Regardless, to me that's a distinction without a difference. Suing a farmer because he used seeds that blew into his property is still a dick move. Too bad the Canadian courts don't seem to agree (though considering that the Supreme Court decision was a 5-4 split, I'd argue that the legality of contaminating someone's field with genetically-modified seeds and then suing farmers for using those seeds or the products thereof is still very contestable, and for good reason).
A little straw man here, a little twisting of the meaning of clean there and voila: trying to eat healthy is classist and racist.
Junk food is being marketed at poor uneducated people. Yes! That is even more reason to fight it, not find escuses to indulge in it. And if you are really into social justice and the like, that yoga guy and the whole white middle class is not the enemy of the poor black guys. They are not the owners of junk food mega corporations, nor do they pass laws to subsidize corn syrup.
If you want to "stick it to the man" stop buying his horrible products.
"Fuck you white middle class yoga guy, I'm eating all the Nestle shit I can find, take that!" - how dumb is this?
Most people prefer to find justifications for their generally poor diet choices (ie eating Lucky Charms every day) rather than being objective. Food is really an emotional thing for most of us.
Except the author didn't call actual healthy eating classist/racist, nor did he promote the consumption of junk food. It was argued that the use of the label "clean" was classist/racist, and that pursuing it alone is pointless because science.
Is there a single definition of "clean"? The author has one definition which seems based on items commonly found on labels, like "non-gmo" or "certified organic", that gives consumers an easy way to feel good about what they are about to eat. The commenters here, however, seem to each have their own different idea. Is it keto? Is it organic/"chemical-free"? Can someone point me to one single definition of "clean" eating that isn't just what you feel is "clean"?
If there is, how does it line up with the author's definition? How does the actual definition fit with the content of the article?
If there isn't one definition, I'm sort of with the author on this one. "Clean" is whatever labels the consumers use to feel superior through what they are eating.
I have a pet theory that food ideology is/has replaced conventional religion for a lot of folks. There is a need to feel 'virtuous' in our daily lives and since we gotta eat it's a convenient place to go. So we get all these strange ideologies and dogmas which don't seem to make us much healthier physically but maybe helps fills in some accumulated spiritual decay.
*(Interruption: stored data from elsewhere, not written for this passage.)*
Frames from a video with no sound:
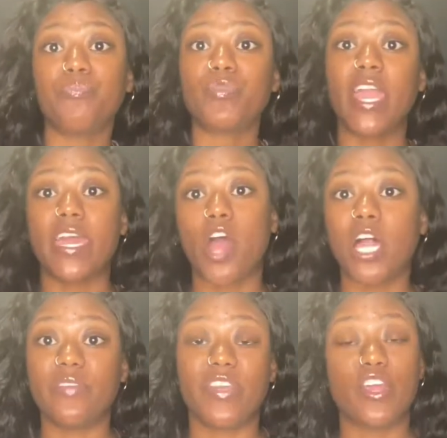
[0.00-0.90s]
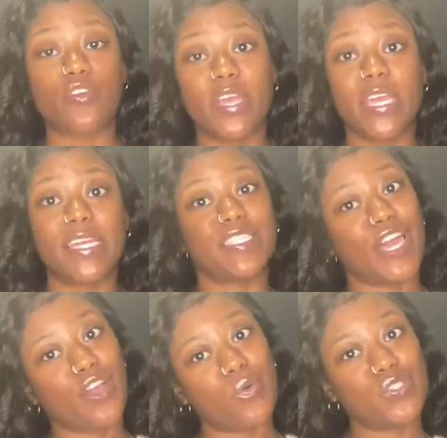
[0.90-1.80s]
and all of the ingredients
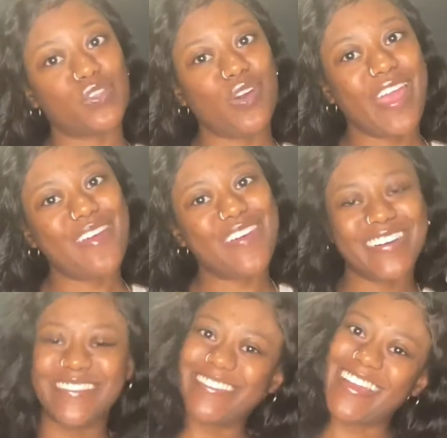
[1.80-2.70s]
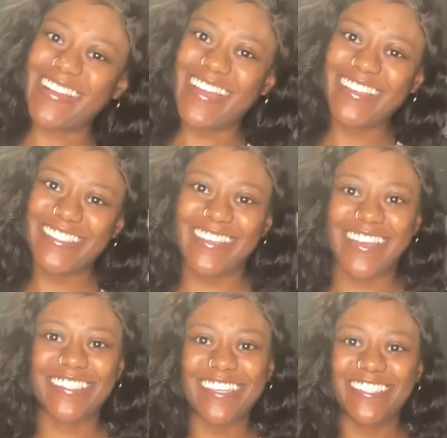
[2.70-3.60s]
that go into the hair oil. All right, so y'all
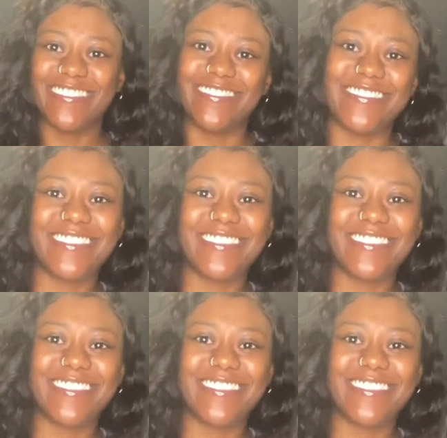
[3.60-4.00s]
stay tuned.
In respect to value, at least, bio/organic (real, not just misleading labeling) is suppose to be free of pesticides, and that's actually a good thing... I'm sure.
Regardless, I don't think even the WHO suggests there's a preference to organic food, but clearly indicates the danger of food contaminated with pesticides.
Even if most pesticides are now forbidden in most developed countries, we can see that in the USA legislation and regulation is being again "relaxed", which is not a good thing.
While the article is somewhat correct in that 'clean eating' is useless, what the hell is up with every single US News outlet literally stirring up racial tensions?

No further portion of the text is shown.